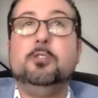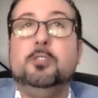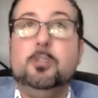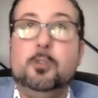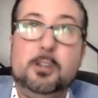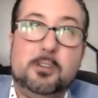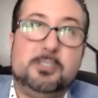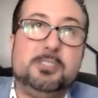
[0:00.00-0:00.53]

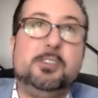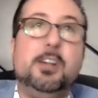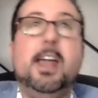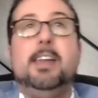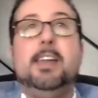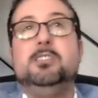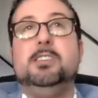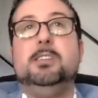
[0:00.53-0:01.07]
to your
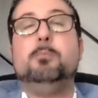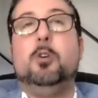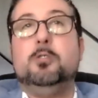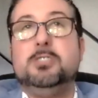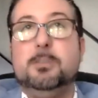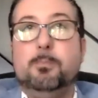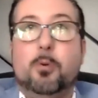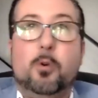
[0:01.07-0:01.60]
strategy,
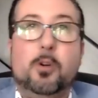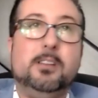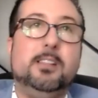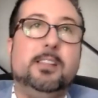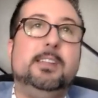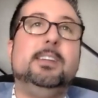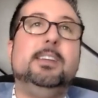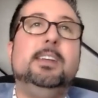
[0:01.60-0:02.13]
most
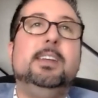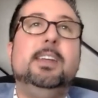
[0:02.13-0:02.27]
importantly.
----------------------------------------
Task item ▸
Before copying the material, set its pictures aside; then transcribe it word for word.

Task output ▸
[0:00.00-0:00.53]

[0:00.53-0:01.07]
to your
[0:01.07-0:01.60]
strategy,
[0:01.60-0:02.13]
most
[0:02.13-0:02.27]
importantly.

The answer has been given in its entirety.